→ **GIVEN RECORDS**:
******

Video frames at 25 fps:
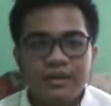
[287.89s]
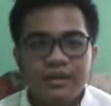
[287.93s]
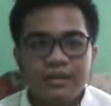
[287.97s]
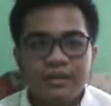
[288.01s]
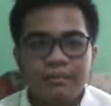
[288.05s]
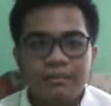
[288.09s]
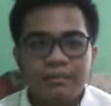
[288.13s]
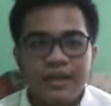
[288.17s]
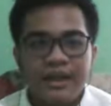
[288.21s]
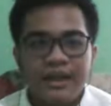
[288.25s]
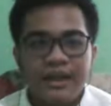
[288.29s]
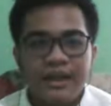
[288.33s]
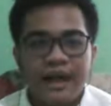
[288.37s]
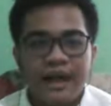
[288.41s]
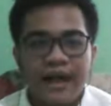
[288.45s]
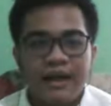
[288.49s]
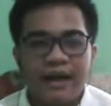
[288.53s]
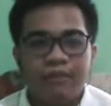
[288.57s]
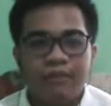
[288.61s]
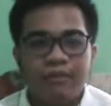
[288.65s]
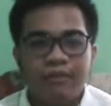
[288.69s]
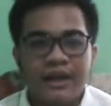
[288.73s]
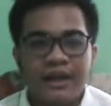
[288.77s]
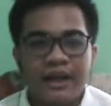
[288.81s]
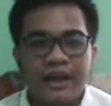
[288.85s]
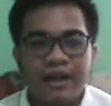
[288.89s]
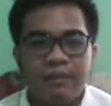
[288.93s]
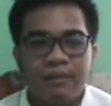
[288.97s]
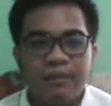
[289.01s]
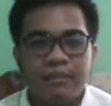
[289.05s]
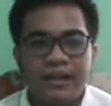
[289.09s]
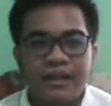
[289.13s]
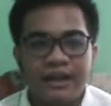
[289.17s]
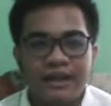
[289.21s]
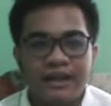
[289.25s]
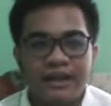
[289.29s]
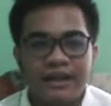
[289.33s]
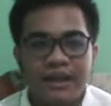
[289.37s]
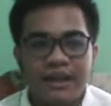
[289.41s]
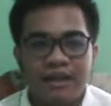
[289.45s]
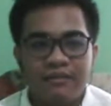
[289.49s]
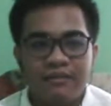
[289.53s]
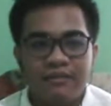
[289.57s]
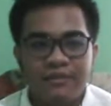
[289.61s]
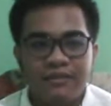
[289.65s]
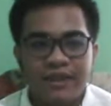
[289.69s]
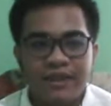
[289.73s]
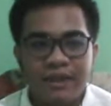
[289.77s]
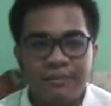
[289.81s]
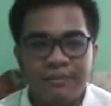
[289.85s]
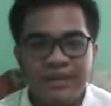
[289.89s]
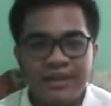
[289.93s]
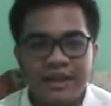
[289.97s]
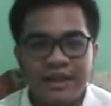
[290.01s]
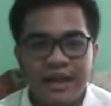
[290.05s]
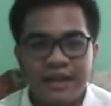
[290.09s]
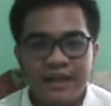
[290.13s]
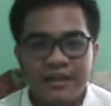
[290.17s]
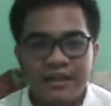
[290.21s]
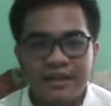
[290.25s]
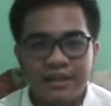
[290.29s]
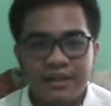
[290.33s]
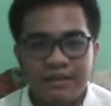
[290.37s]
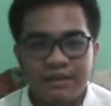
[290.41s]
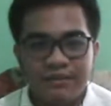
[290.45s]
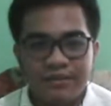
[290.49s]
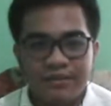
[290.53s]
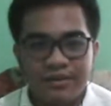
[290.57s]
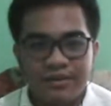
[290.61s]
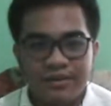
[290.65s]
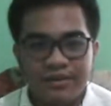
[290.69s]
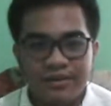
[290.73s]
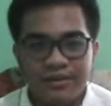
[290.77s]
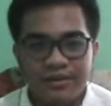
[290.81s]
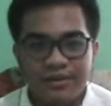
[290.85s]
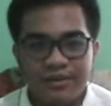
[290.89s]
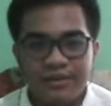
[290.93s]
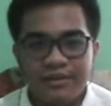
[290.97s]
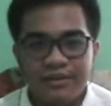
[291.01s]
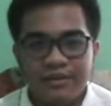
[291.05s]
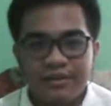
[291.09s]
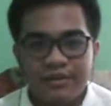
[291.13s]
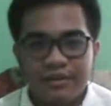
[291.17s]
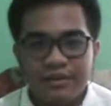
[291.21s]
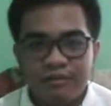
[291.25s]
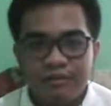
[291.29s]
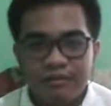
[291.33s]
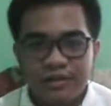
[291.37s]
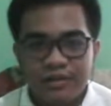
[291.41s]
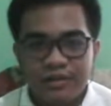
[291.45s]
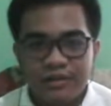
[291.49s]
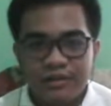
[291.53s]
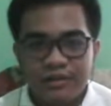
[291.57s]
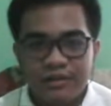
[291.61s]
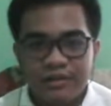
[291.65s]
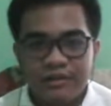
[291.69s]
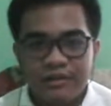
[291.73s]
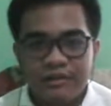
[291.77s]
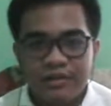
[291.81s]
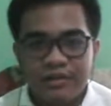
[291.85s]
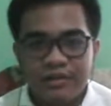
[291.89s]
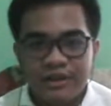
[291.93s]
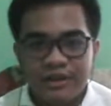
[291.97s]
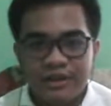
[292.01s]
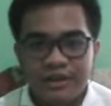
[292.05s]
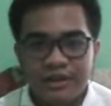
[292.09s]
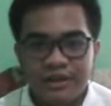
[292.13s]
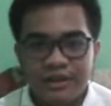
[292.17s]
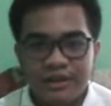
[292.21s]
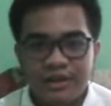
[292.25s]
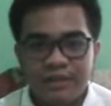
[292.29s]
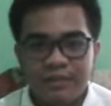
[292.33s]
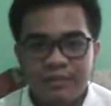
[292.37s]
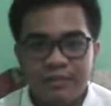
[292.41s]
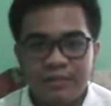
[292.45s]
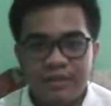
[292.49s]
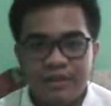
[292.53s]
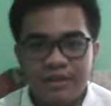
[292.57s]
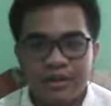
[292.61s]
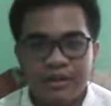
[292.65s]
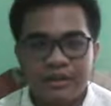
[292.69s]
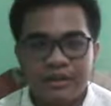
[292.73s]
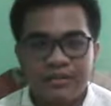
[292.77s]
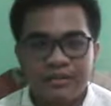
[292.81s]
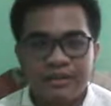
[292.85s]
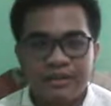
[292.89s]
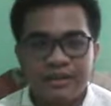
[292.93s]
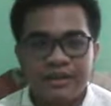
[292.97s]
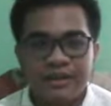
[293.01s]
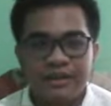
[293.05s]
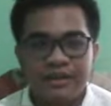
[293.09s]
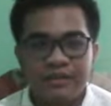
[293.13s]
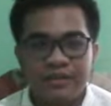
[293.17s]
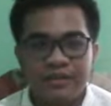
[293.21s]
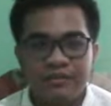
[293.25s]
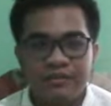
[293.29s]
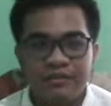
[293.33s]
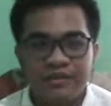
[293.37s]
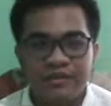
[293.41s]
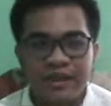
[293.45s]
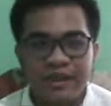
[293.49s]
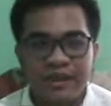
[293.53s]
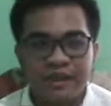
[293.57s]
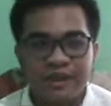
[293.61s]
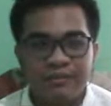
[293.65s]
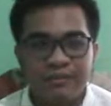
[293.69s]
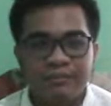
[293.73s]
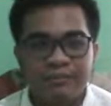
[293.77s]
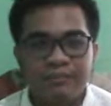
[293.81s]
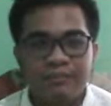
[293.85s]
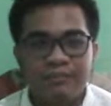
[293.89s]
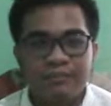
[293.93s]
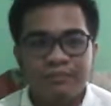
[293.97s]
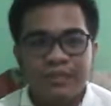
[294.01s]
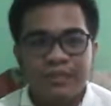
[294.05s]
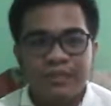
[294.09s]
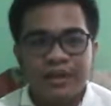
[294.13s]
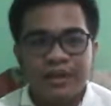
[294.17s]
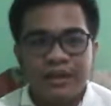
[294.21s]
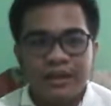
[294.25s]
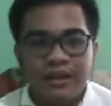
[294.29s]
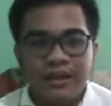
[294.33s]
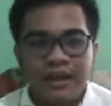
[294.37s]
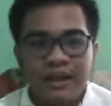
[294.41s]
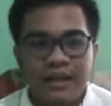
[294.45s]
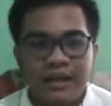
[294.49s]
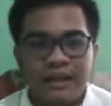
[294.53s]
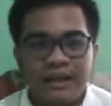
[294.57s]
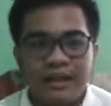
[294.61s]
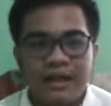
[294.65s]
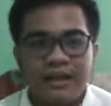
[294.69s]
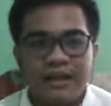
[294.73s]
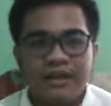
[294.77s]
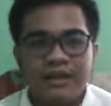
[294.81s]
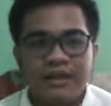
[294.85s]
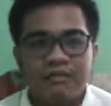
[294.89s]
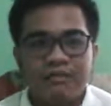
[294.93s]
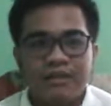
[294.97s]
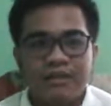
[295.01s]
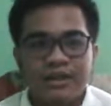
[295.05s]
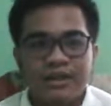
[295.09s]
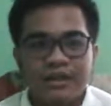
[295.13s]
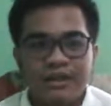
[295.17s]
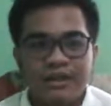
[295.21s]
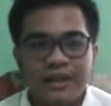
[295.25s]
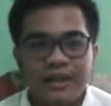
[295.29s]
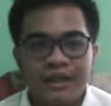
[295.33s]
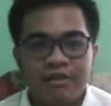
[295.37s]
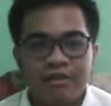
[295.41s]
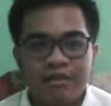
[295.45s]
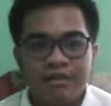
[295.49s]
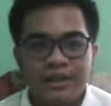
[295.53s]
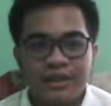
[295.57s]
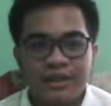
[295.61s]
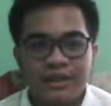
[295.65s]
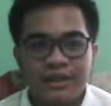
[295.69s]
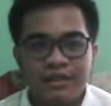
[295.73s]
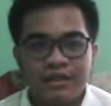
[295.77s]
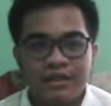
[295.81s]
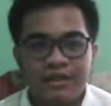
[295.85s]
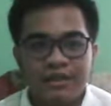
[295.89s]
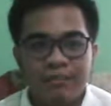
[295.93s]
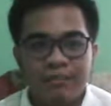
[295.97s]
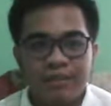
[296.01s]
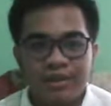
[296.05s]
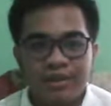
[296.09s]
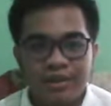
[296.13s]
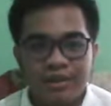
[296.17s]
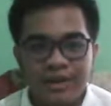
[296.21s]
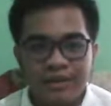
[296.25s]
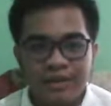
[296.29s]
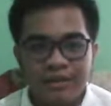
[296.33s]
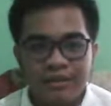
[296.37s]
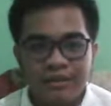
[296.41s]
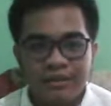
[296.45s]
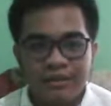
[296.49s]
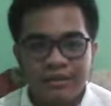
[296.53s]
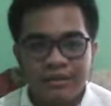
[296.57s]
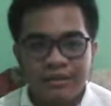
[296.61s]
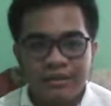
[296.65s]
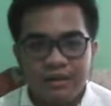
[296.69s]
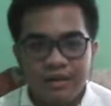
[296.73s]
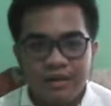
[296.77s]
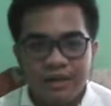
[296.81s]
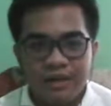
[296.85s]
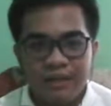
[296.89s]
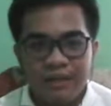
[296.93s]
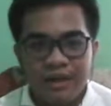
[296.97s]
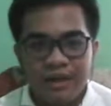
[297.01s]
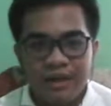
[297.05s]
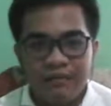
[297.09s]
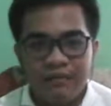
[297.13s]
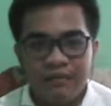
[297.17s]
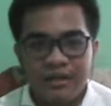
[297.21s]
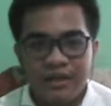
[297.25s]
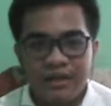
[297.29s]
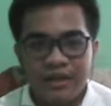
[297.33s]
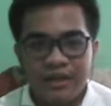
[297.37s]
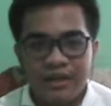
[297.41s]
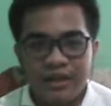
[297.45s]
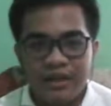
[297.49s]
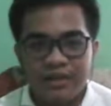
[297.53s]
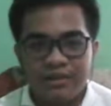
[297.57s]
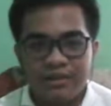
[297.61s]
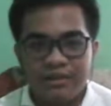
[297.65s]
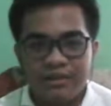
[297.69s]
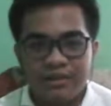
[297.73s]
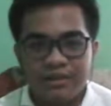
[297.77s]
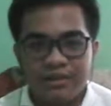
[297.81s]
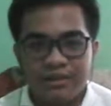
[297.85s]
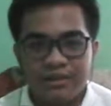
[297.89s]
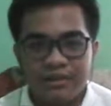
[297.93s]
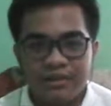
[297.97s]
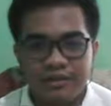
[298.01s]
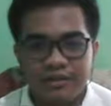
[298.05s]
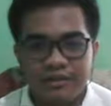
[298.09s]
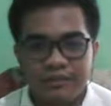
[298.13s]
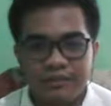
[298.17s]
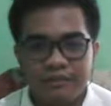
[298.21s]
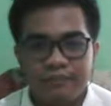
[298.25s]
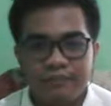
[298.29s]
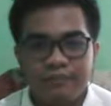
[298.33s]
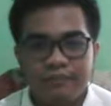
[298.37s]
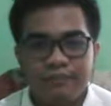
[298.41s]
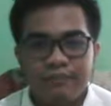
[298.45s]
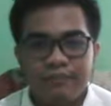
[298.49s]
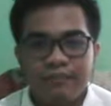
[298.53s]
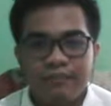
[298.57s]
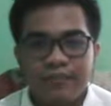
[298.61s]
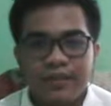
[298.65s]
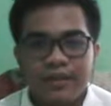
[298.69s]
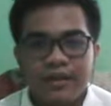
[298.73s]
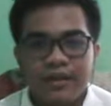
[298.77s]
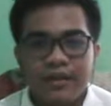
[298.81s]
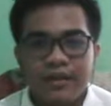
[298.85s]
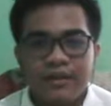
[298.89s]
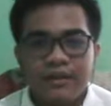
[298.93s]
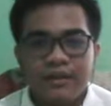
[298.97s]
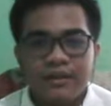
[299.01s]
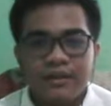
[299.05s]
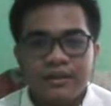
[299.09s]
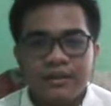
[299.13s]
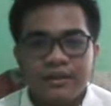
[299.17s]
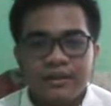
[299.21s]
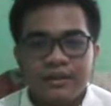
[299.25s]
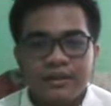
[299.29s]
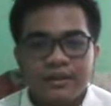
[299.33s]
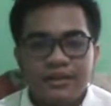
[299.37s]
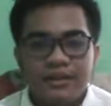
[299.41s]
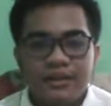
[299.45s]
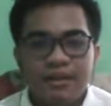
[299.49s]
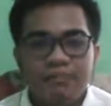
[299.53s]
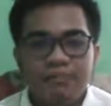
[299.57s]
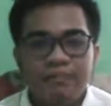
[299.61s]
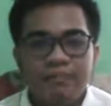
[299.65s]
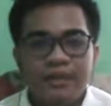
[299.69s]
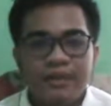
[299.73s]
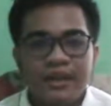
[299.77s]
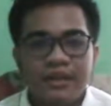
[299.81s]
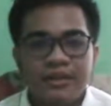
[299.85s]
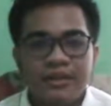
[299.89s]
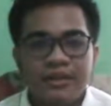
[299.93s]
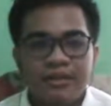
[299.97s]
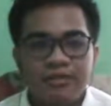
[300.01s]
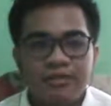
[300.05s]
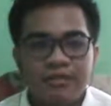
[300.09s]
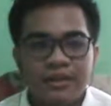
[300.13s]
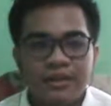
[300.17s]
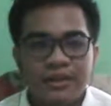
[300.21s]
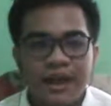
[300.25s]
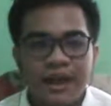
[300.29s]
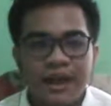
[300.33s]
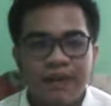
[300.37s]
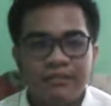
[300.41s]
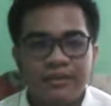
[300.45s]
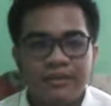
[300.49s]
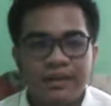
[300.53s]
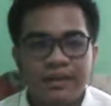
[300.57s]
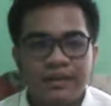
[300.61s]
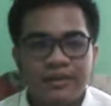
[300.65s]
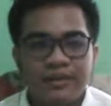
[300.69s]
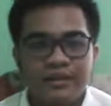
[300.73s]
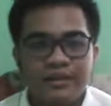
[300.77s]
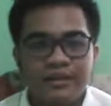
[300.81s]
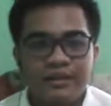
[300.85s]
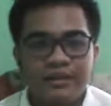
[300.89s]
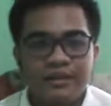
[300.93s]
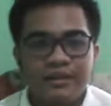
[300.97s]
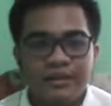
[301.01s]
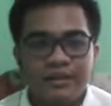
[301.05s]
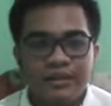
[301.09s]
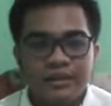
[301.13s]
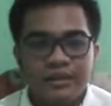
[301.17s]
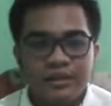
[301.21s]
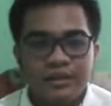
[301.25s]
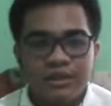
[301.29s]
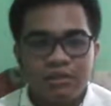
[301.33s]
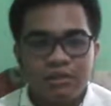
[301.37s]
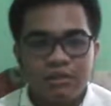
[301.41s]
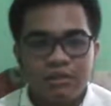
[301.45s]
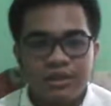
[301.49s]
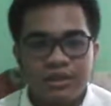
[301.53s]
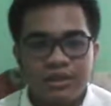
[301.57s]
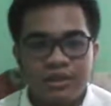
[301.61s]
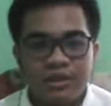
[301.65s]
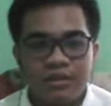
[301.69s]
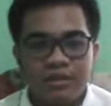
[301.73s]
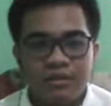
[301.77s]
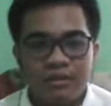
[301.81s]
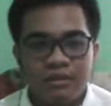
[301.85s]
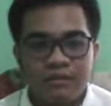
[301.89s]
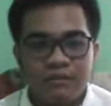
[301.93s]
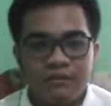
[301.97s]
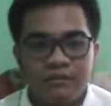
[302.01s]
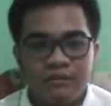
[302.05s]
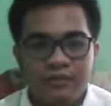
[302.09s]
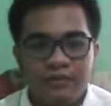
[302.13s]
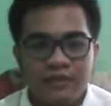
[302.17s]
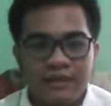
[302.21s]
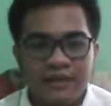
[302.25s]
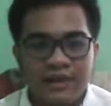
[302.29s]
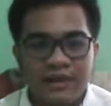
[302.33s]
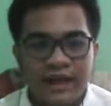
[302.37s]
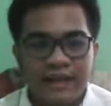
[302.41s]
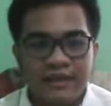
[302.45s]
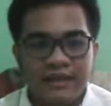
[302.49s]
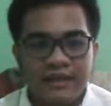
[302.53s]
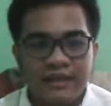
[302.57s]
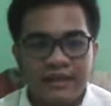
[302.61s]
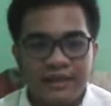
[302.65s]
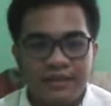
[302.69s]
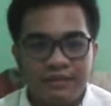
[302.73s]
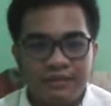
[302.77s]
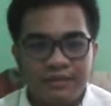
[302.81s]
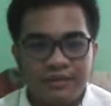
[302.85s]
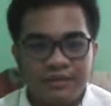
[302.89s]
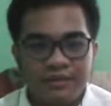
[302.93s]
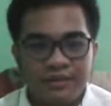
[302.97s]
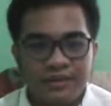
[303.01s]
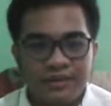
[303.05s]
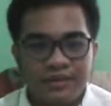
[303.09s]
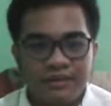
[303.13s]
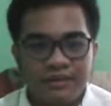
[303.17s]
Many high-wing airplanes have semi-cantilevers, which are struts that support the stresses of flight, and landing, which are equally distributed on the main fuselage structure. Some planes do not have this, to which are called full cantilevers,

******

→ **WHAT YOU HAVE TO DO**: Reproduce the material above in full, exactly, with no images.

→ **OUTPUT FOR THIS TASK**:
Video frames at 25 fps:
[287.89s]
[287.93s]
[287.97s]
[288.01s]
[288.05s]
[288.09s]
[288.13s]
[288.17s]
[288.21s]
[288.25s]
[288.29s]
[288.33s]
[288.37s]
[288.41s]
[288.45s]
[288.49s]
[288.53s]
[288.57s]
[288.61s]
[288.65s]
[288.69s]
[288.73s]
[288.77s]
[288.81s]
[288.85s]
[288.89s]
[288.93s]
[288.97s]
[289.01s]
[289.05s]
[289.09s]
[289.13s]
[289.17s]
[289.21s]
[289.25s]
[289.29s]
[289.33s]
[289.37s]
[289.41s]
[289.45s]
[289.49s]
[289.53s]
[289.57s]
[289.61s]
[289.65s]
[289.69s]
[289.73s]
[289.77s]
[289.81s]
[289.85s]
[289.89s]
[289.93s]
[289.97s]
[290.01s]
[290.05s]
[290.09s]
[290.13s]
[290.17s]
[290.21s]
[290.25s]
[290.29s]
[290.33s]
[290.37s]
[290.41s]
[290.45s]
[290.49s]
[290.53s]
[290.57s]
[290.61s]
[290.65s]
[290.69s]
[290.73s]
[290.77s]
[290.81s]
[290.85s]
[290.89s]
[290.93s]
[290.97s]
[291.01s]
[291.05s]
[291.09s]
[291.13s]
[291.17s]
[291.21s]
[291.25s]
[291.29s]
[291.33s]
[291.37s]
[291.41s]
[291.45s]
[291.49s]
[291.53s]
[291.57s]
[291.61s]
[291.65s]
[291.69s]
[291.73s]
[291.77s]
[291.81s]
[291.85s]
[291.89s]
[291.93s]
[291.97s]
[292.01s]
[292.05s]
[292.09s]
[292.13s]
[292.17s]
[292.21s]
[292.25s]
[292.29s]
[292.33s]
[292.37s]
[292.41s]
[292.45s]
[292.49s]
[292.53s]
[292.57s]
[292.61s]
[292.65s]
[292.69s]
[292.73s]
[292.77s]
[292.81s]
[292.85s]
[292.89s]
[292.93s]
[292.97s]
[293.01s]
[293.05s]
[293.09s]
[293.13s]
[293.17s]
[293.21s]
[293.25s]
[293.29s]
[293.33s]
[293.37s]
[293.41s]
[293.45s]
[293.49s]
[293.53s]
[293.57s]
[293.61s]
[293.65s]
[293.69s]
[293.73s]
[293.77s]
[293.81s]
[293.85s]
[293.89s]
[293.93s]
[293.97s]
[294.01s]
[294.05s]
[294.09s]
[294.13s]
[294.17s]
[294.21s]
[294.25s]
[294.29s]
[294.33s]
[294.37s]
[294.41s]
[294.45s]
[294.49s]
[294.53s]
[294.57s]
[294.61s]
[294.65s]
[294.69s]
[294.73s]
[294.77s]
[294.81s]
[294.85s]
[294.89s]
[294.93s]
[294.97s]
[295.01s]
[295.05s]
[295.09s]
[295.13s]
[295.17s]
[295.21s]
[295.25s]
[295.29s]
[295.33s]
[295.37s]
[295.41s]
[295.45s]
[295.49s]
[295.53s]
[295.57s]
[295.61s]
[295.65s]
[295.69s]
[295.73s]
[295.77s]
[295.81s]
[295.85s]
[295.89s]
[295.93s]
[295.97s]
[296.01s]
[296.05s]
[296.09s]
[296.13s]
[296.17s]
[296.21s]
[296.25s]
[296.29s]
[296.33s]
[296.37s]
[296.41s]
[296.45s]
[296.49s]
[296.53s]
[296.57s]
[296.61s]
[296.65s]
[296.69s]
[296.73s]
[296.77s]
[296.81s]
[296.85s]
[296.89s]
[296.93s]
[296.97s]
[297.01s]
[297.05s]
[297.09s]
[297.13s]
[297.17s]
[297.21s]
[297.25s]
[297.29s]
[297.33s]
[297.37s]
[297.41s]
[297.45s]
[297.49s]
[297.53s]
[297.57s]
[297.61s]
[297.65s]
[297.69s]
[297.73s]
[297.77s]
[297.81s]
[297.85s]
[297.89s]
[297.93s]
[297.97s]
[298.01s]
[298.05s]
[298.09s]
[298.13s]
[298.17s]
[298.21s]
[298.25s]
[298.29s]
[298.33s]
[298.37s]
[298.41s]
[298.45s]
[298.49s]
[298.53s]
[298.57s]
[298.61s]
[298.65s]
[298.69s]
[298.73s]
[298.77s]
[298.81s]
[298.85s]
[298.89s]
[298.93s]
[298.97s]
[299.01s]
[299.05s]
[299.09s]
[299.13s]
[299.17s]
[299.21s]
[299.25s]
[299.29s]
[299.33s]
[299.37s]
[299.41s]
[299.45s]
[299.49s]
[299.53s]
[299.57s]
[299.61s]
[299.65s]
[299.69s]
[299.73s]
[299.77s]
[299.81s]
[299.85s]
[299.89s]
[299.93s]
[299.97s]
[300.01s]
[300.05s]
[300.09s]
[300.13s]
[300.17s]
[300.21s]
[300.25s]
[300.29s]
[300.33s]
[300.37s]
[300.41s]
[300.45s]
[300.49s]
[300.53s]
[300.57s]
[300.61s]
[300.65s]
[300.69s]
[300.73s]
[300.77s]
[300.81s]
[300.85s]
[300.89s]
[300.93s]
[300.97s]
[301.01s]
[301.05s]
[301.09s]
[301.13s]
[301.17s]
[301.21s]
[301.25s]
[301.29s]
[301.33s]
[301.37s]
[301.41s]
[301.45s]
[301.49s]
[301.53s]
[301.57s]
[301.61s]
[301.65s]
[301.69s]
[301.73s]
[301.77s]
[301.81s]
[301.85s]
[301.89s]
[301.93s]
[301.97s]
[302.01s]
[302.05s]
[302.09s]
[302.13s]
[302.17s]
[302.21s]
[302.25s]
[302.29s]
[302.33s]
[302.37s]
[302.41s]
[302.45s]
[302.49s]
[302.53s]
[302.57s]
[302.61s]
[302.65s]
[302.69s]
[302.73s]
[302.77s]
[302.81s]
[302.85s]
[302.89s]
[302.93s]
[302.97s]
[303.01s]
[303.05s]
[303.09s]
[303.13s]
[303.17s]
Many high-wing airplanes have semi-cantilevers, which are struts that support the stresses of flight, and landing, which are equally distributed on the main fuselage structure. Some planes do not have this, to which are called full cantilevers,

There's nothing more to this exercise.